All of the entries below should be printed exactly; the pictures are to be left out.

Collected data entries -
**********

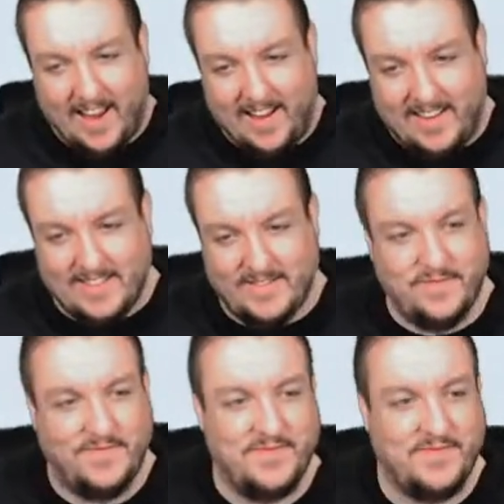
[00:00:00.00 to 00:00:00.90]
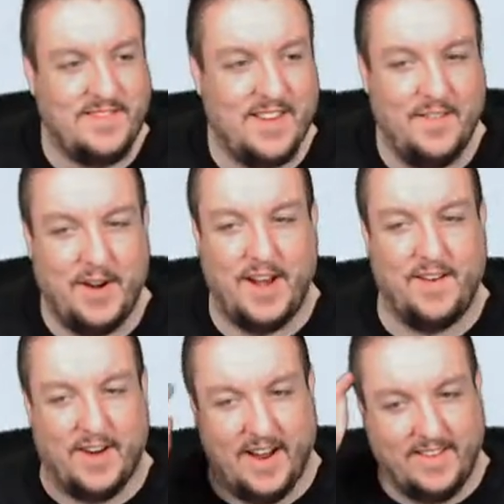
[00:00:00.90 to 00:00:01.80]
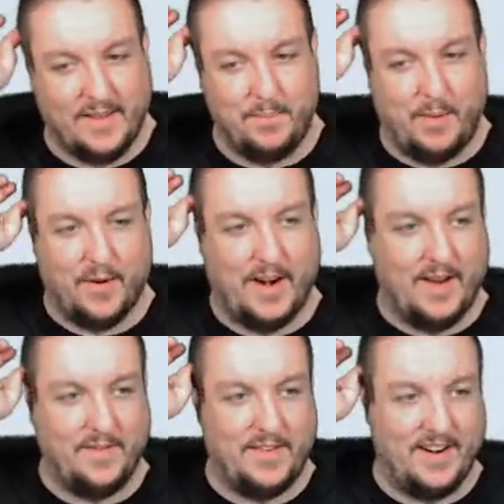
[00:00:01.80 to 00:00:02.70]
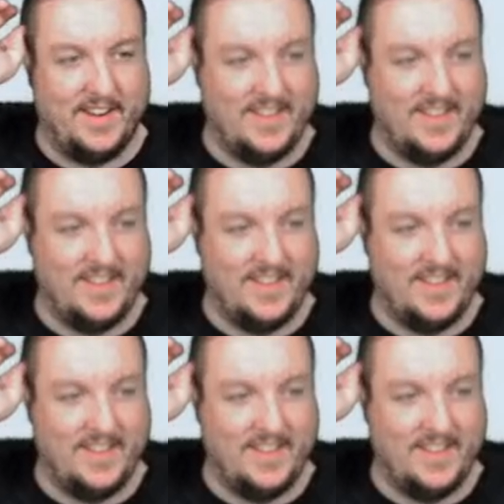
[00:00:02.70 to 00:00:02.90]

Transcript: Random Ryan says poor hamster.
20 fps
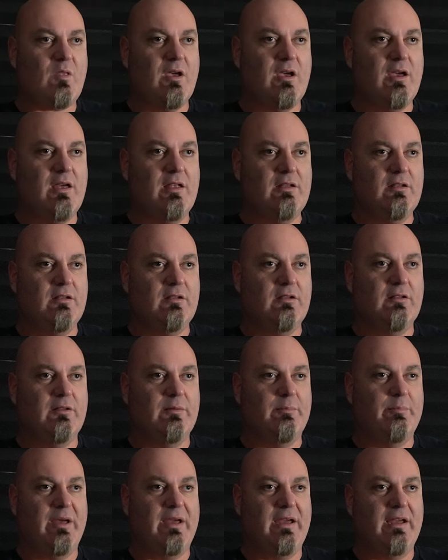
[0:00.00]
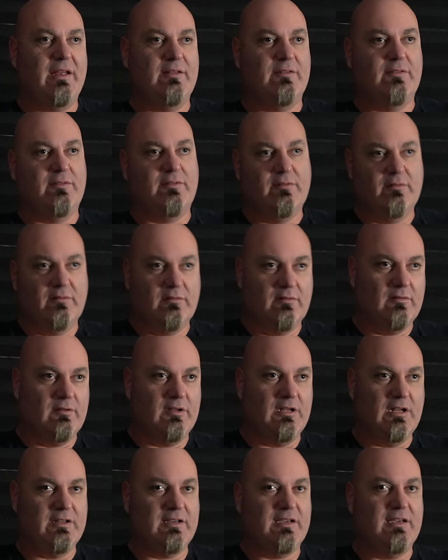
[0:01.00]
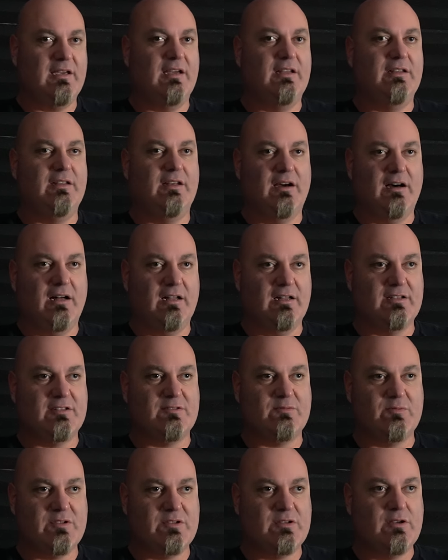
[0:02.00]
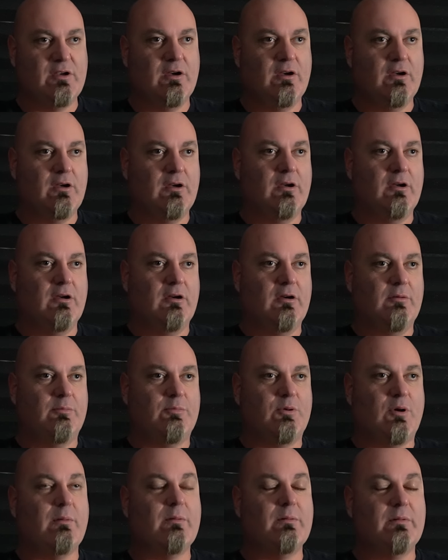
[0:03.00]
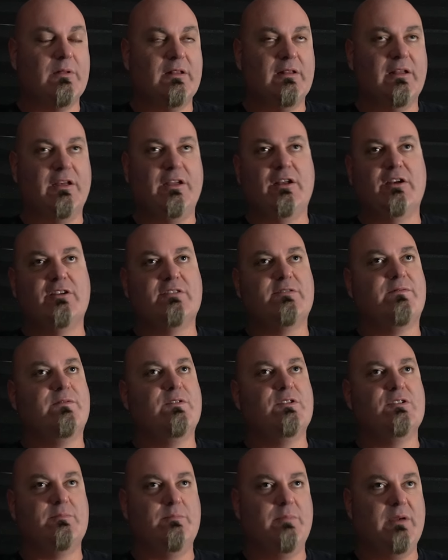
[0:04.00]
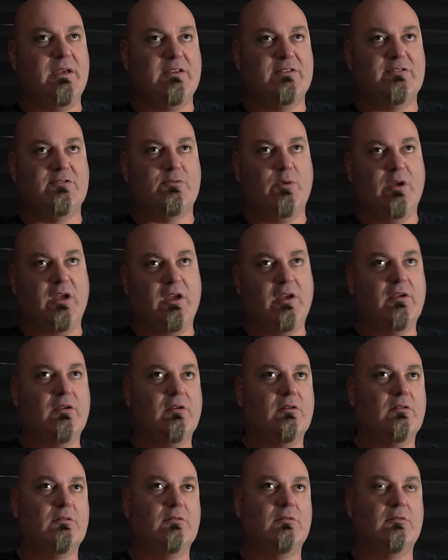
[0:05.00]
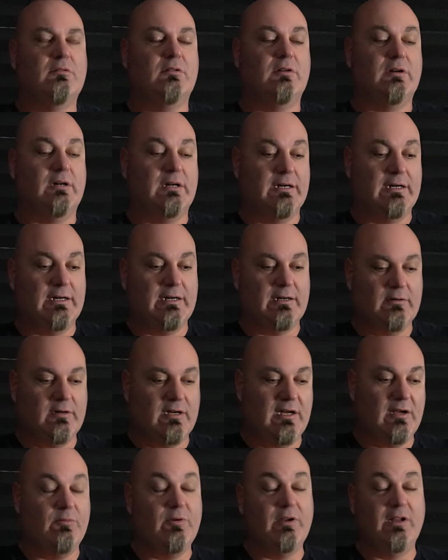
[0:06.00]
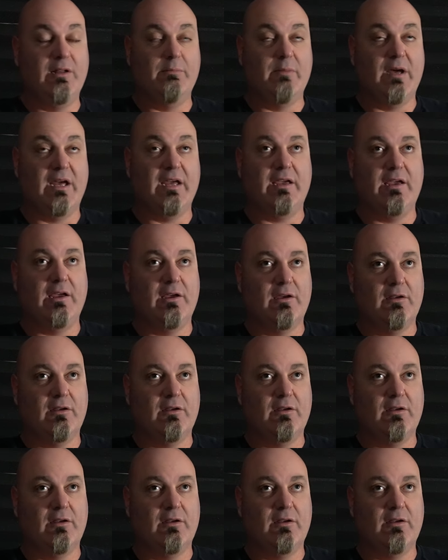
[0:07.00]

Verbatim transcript: and the band, you know, the Candy Harlots was probably Leeno's first big swing uh, at really making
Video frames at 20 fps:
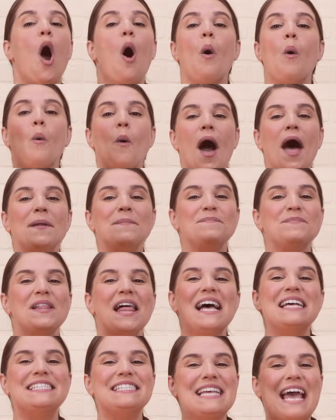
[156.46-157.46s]
One
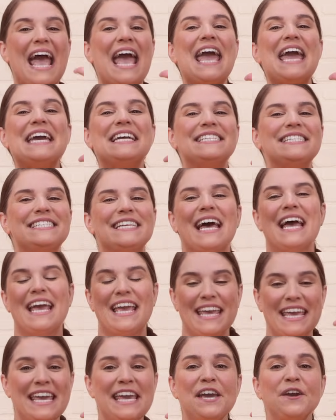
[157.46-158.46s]
plus eight
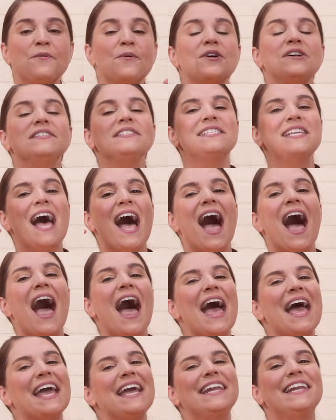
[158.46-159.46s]
equals
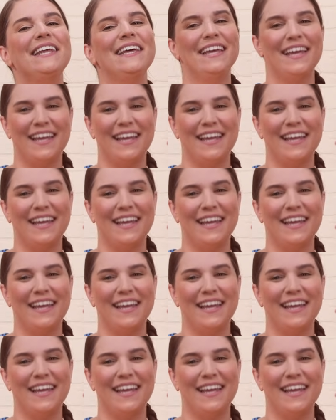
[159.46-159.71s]
nine.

**********

Solution to the exercise -
[00:00:00.00 to 00:00:00.90]
[00:00:00.90 to 00:00:01.80]
[00:00:01.80 to 00:00:02.70]
[00:00:02.70 to 00:00:02.90]

Transcript: Random Ryan says poor hamster.
20 fps
[0:00.00]
[0:01.00]
[0:02.00]
[0:03.00]
[0:04.00]
[0:05.00]
[0:06.00]
[0:07.00]

Verbatim transcript: and the band, you know, the Candy Harlots was probably Leeno's first big swing uh, at really making
Video frames at 20 fps:
[156.46-157.46s]
One
[157.46-158.46s]
plus eight
[158.46-159.46s]
equals
[159.46-159.71s]
nine.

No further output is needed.